The SOHR has obtained information from a number of reliable sources that a column of over 100 vehicles carrying military and logistic equipment has entered the Syrian territory in the east of the Euphrates, coming from Kurdistan Region of Iraq.
According to the Observatory, the arms have been distributed to the US-led coalition’s military bases in Al-Hasakah, Al-Raqqah and Aleppo.
The alleged deployment of weapons comes as Trump announced a plan to withdraw American forces from Syria last month amid preparations by Turkey to launch an operation against US-backed Kurdish militants in northern Syria.
His abrupt move sparked concern among officials in Washington, prompting Defense Secretary Jim Mattis to step down in protest.
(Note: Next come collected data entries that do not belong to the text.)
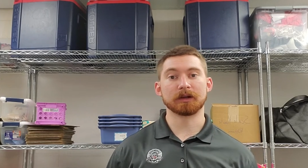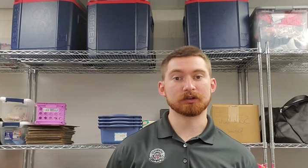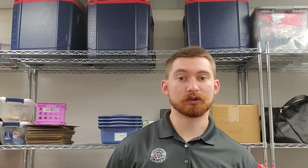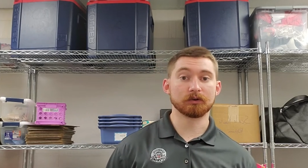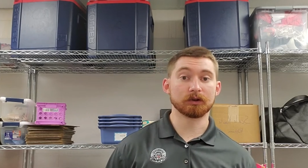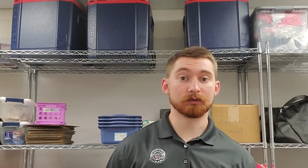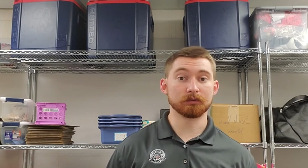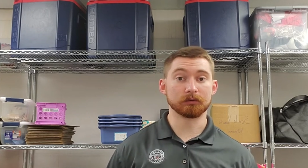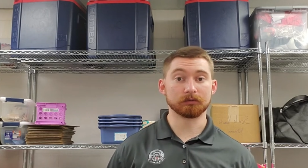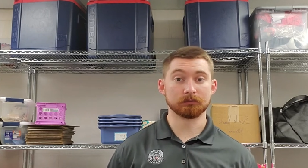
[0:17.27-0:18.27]
Make sure you're going
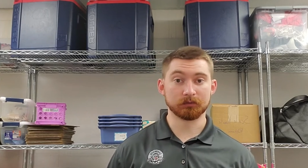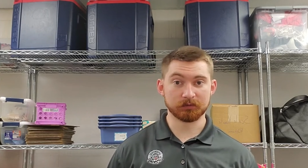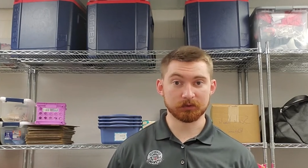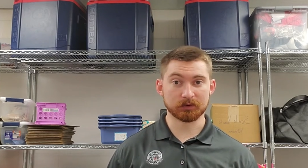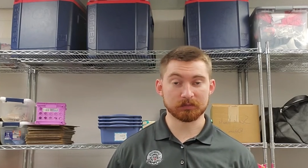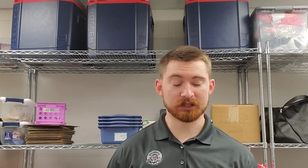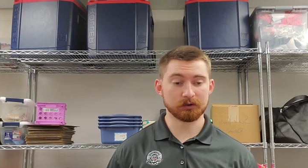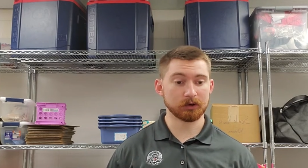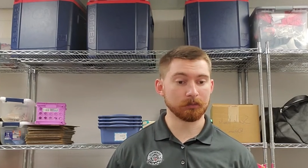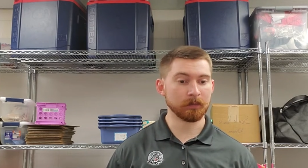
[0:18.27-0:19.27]
through, reviewing the
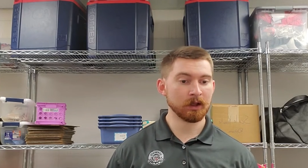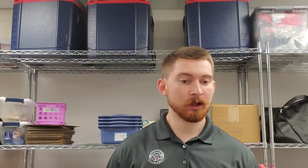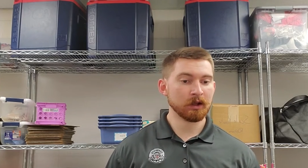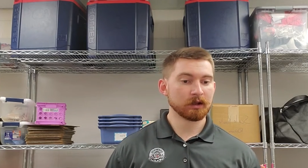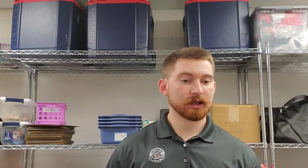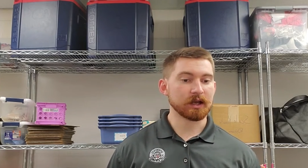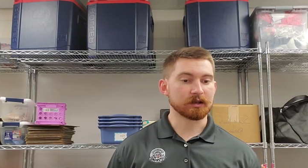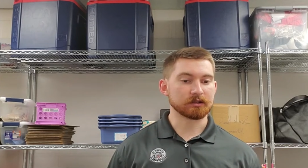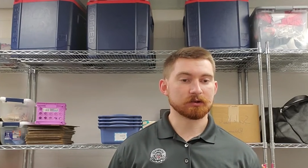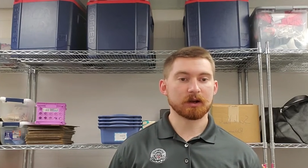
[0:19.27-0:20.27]
material.
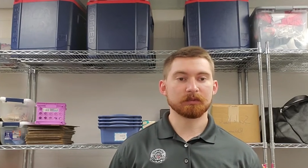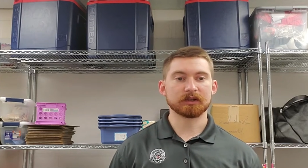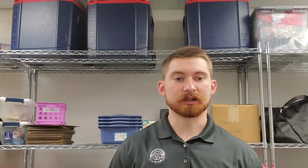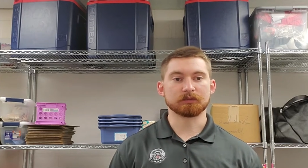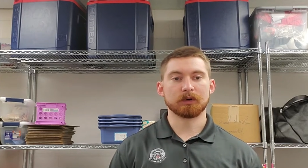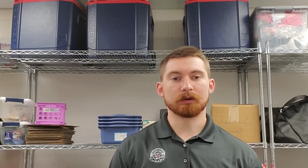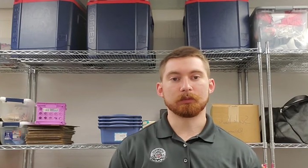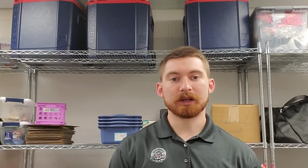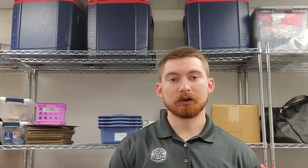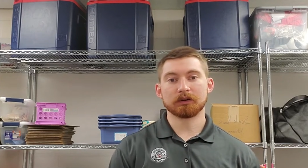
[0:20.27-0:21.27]
Okay, so a couple things. One,
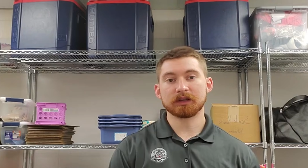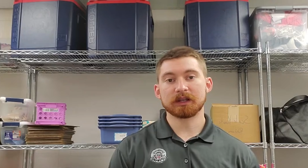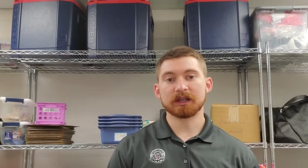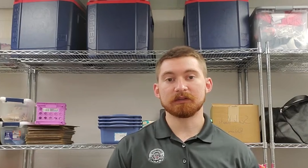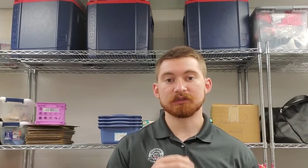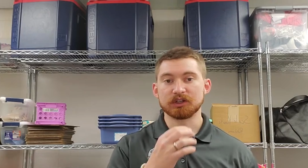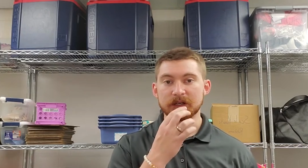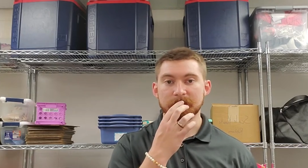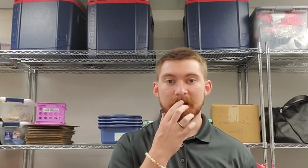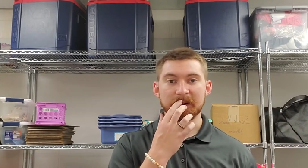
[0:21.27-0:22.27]
we are in the key of
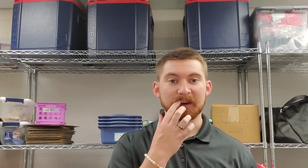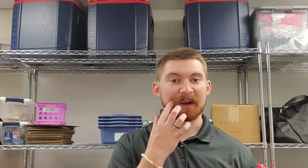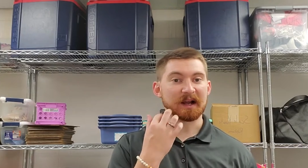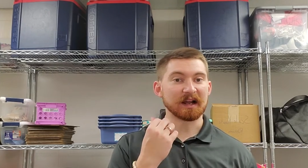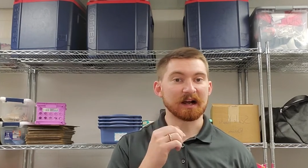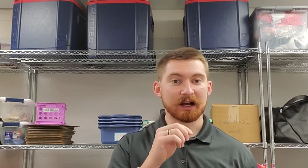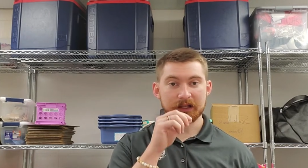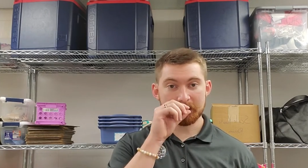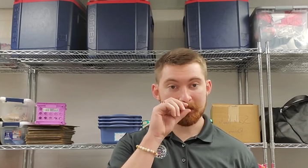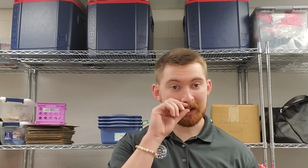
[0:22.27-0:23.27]
G minor. I
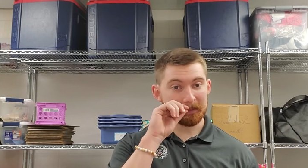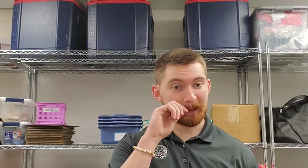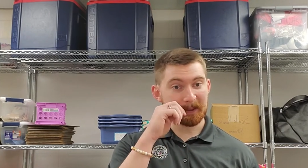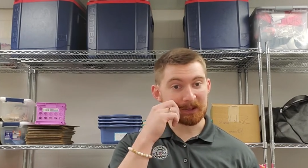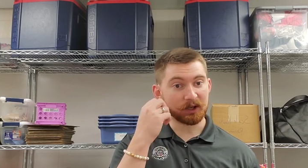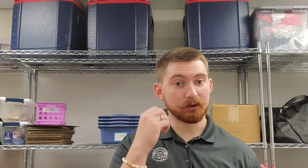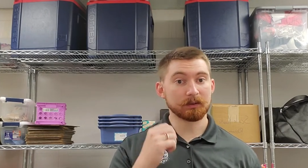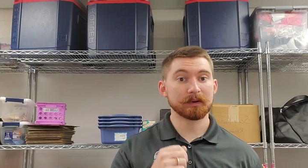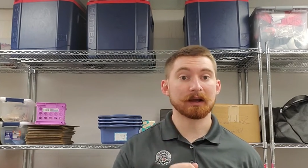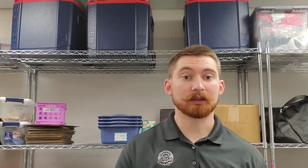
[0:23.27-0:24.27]
highly recommend
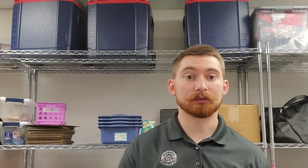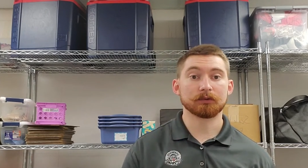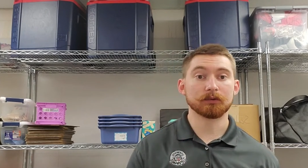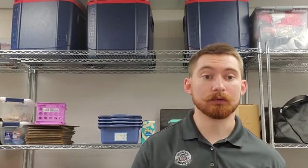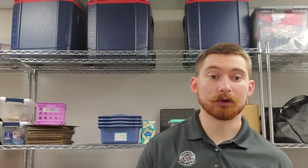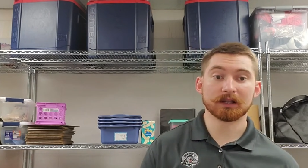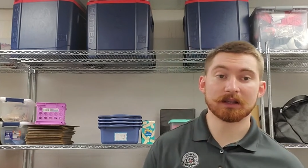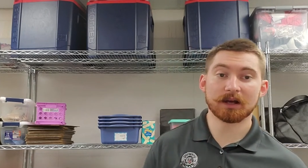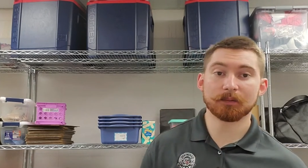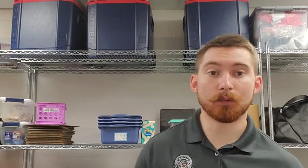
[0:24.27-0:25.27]
going back through, look at
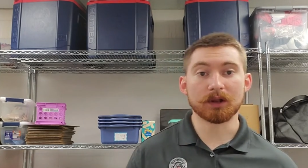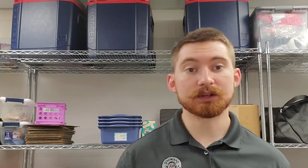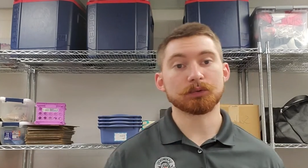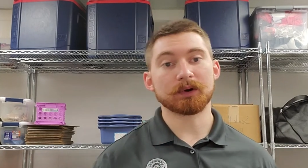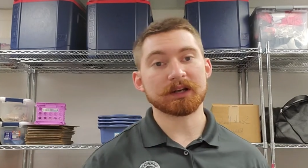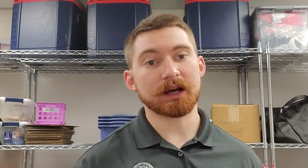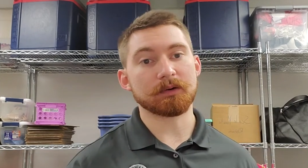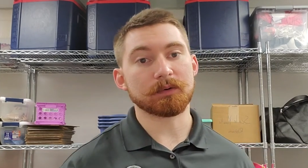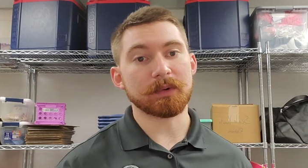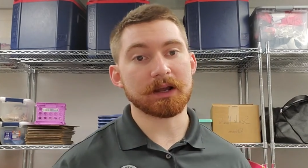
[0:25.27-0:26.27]
line
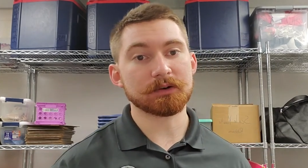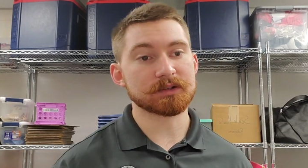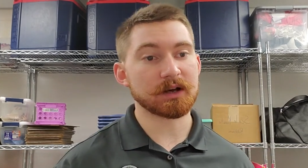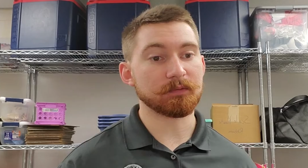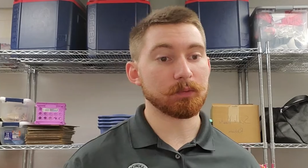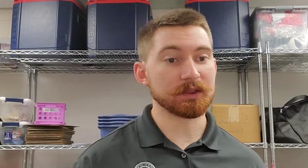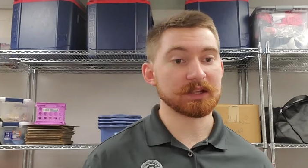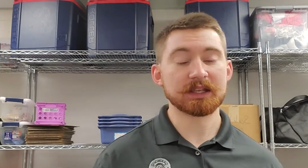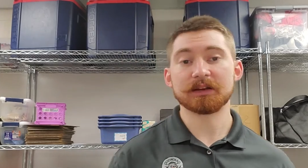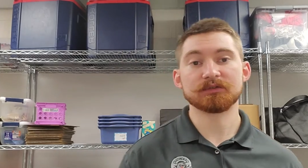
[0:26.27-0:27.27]
129, remind yourself what the
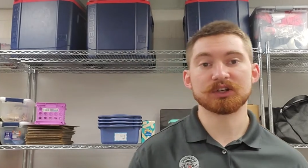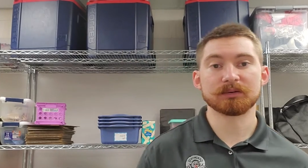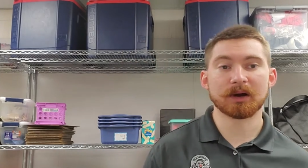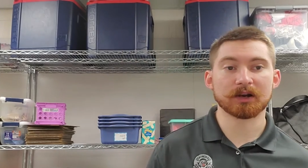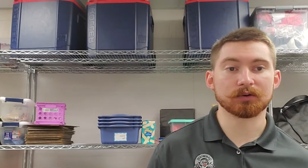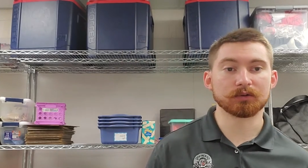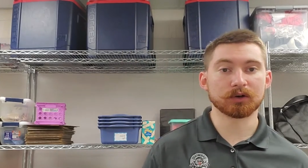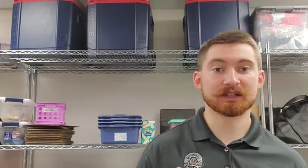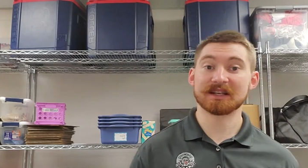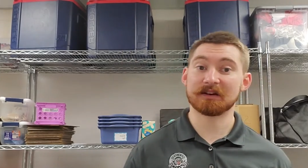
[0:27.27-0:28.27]
key of G minor
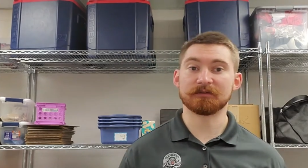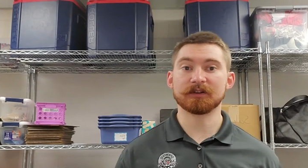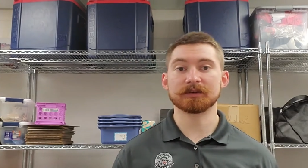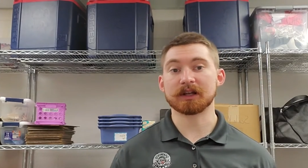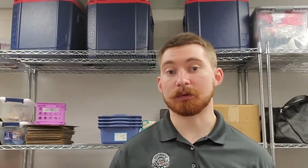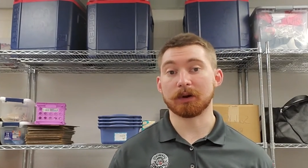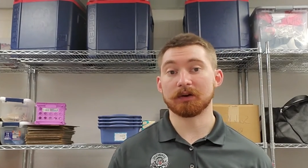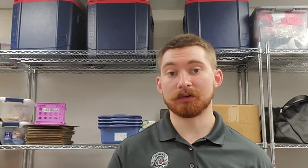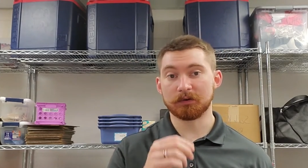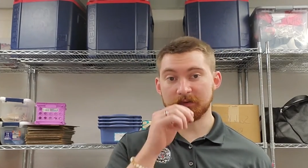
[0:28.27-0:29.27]
looks and feels like,
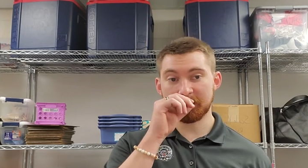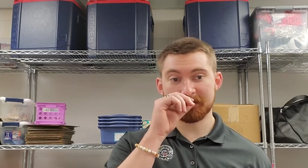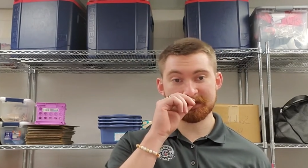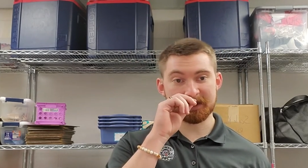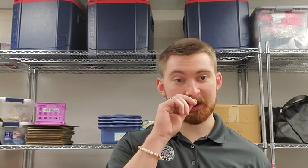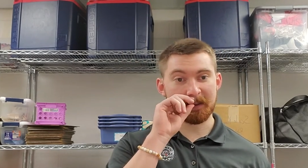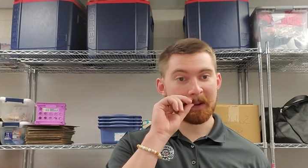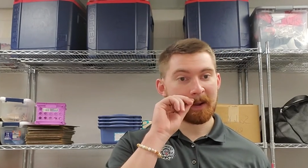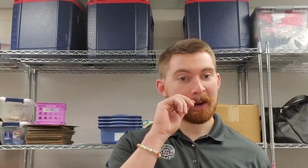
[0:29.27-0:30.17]
where your fingers go.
The planned pullout also raised worries among the anti-Damascus Kurds operating in northern Syria and left them feeling abandoned by Washington.
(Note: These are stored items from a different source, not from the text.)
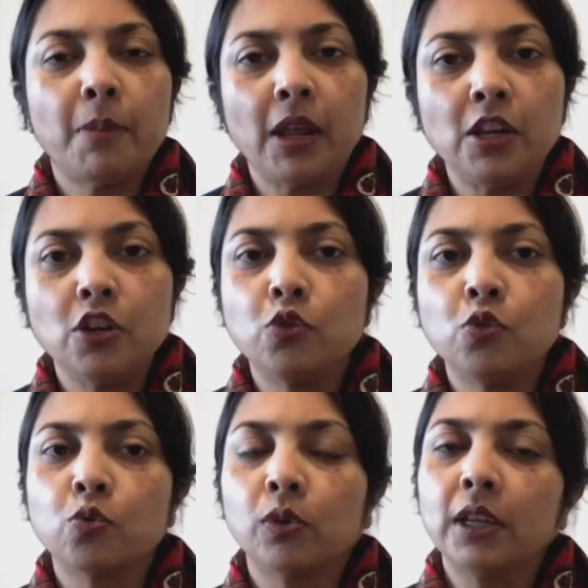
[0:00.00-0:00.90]
any issues
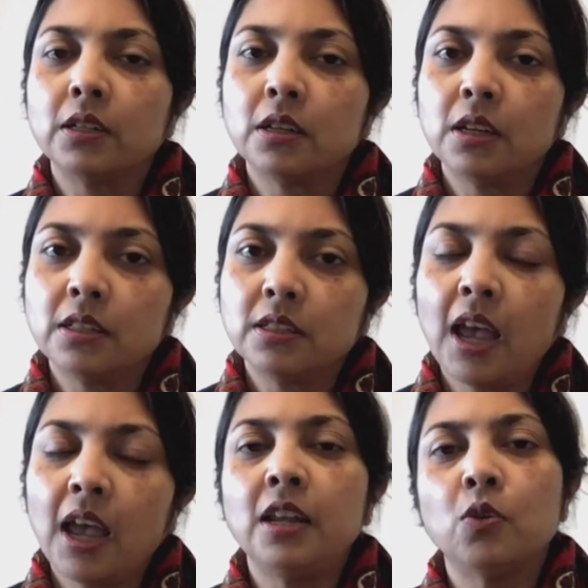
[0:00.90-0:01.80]
related to
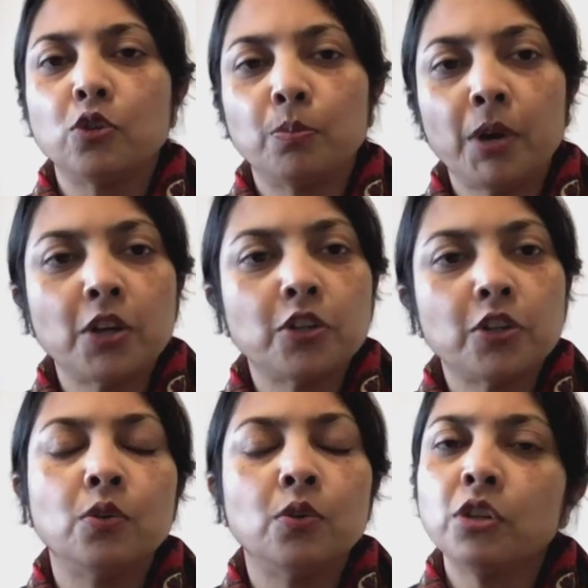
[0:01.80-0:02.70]
anxiety or depression
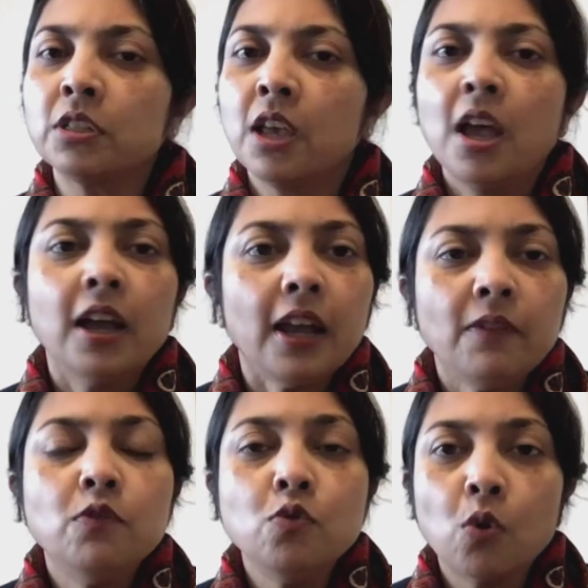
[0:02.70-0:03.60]
or just kind of
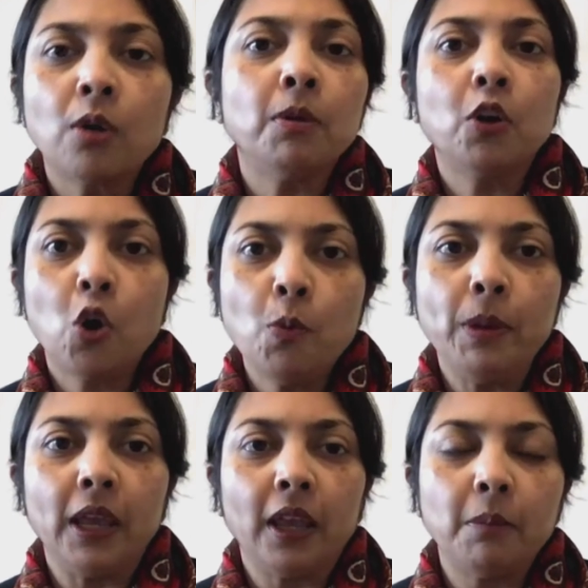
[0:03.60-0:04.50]
normal
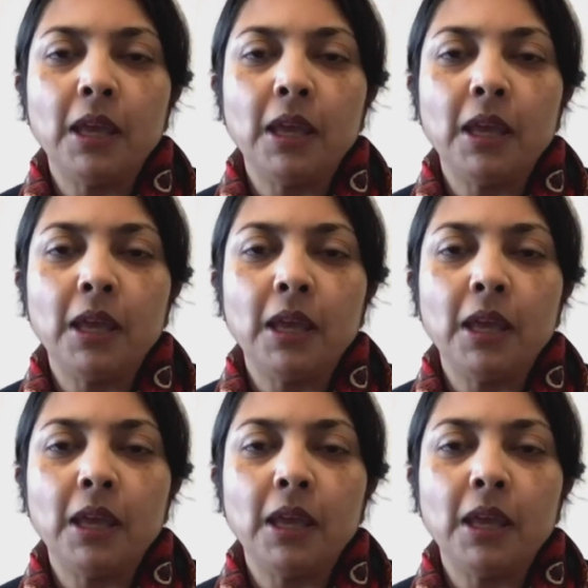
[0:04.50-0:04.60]
coping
The opponents of the decision argued that leaving the years-long Syrian conflict amounts to a victory for Iran and Russia, who have helped the Syrian government purge foreign-backed militants from most parts of the country.
In what seemed to be a sign of disagreement in Washington over Trump’s order to evacuate the Arab country, US Secretary of State Mike Pompeo recently announced American military forces will remain in Syria until Daesh terrorists are defeated.
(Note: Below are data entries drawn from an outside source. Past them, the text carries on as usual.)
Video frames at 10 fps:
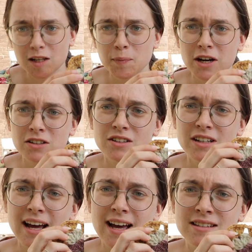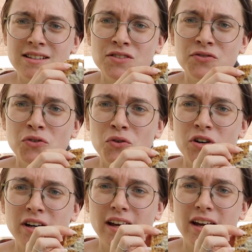The pattern asks
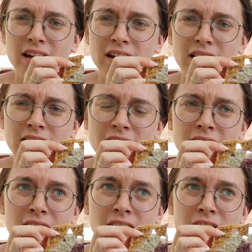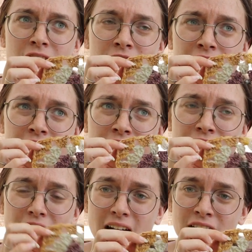for a
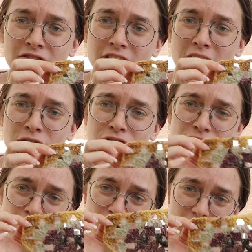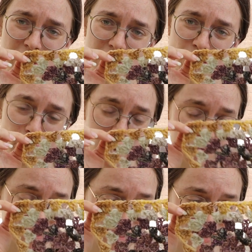five rounds granny
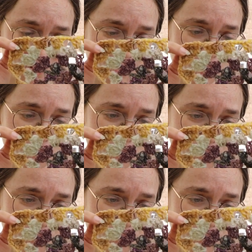square that is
“And so in Syria, President Trump has made a tactical decision,” Pompeo told Fox News.
“We’re going to withdraw our 2,000 uniformed military personnel from that country, but make no mistake about it: the defeat of the caliphate, the ISIS caliphate in Syria, is almost complete. We’re going to stay there till it’s done,” he said, using another acronym for Daesh.
Upon unveiling his plans for Syria, Trump claimed that American troops were going back home because, with Daesh defeated, their mission there had come to an end.
Meanwhile, the founder of an infamous private military company recently noted that American troops in Syria could be replaced with mercenaries after a planned drawdown ordered by Trump.
In an interview with Fox Business, Erik Prince, who founded Blackwater now called Academi, welcomed Trump's Syria pullout decision, adding, however, that the US allies should not be abandoned in the war-torn country.
“The United States doesn’t have a long-term strategic obligation to stay in Syria. But, I also think it’s not a good idea to abandon our allies,” he said.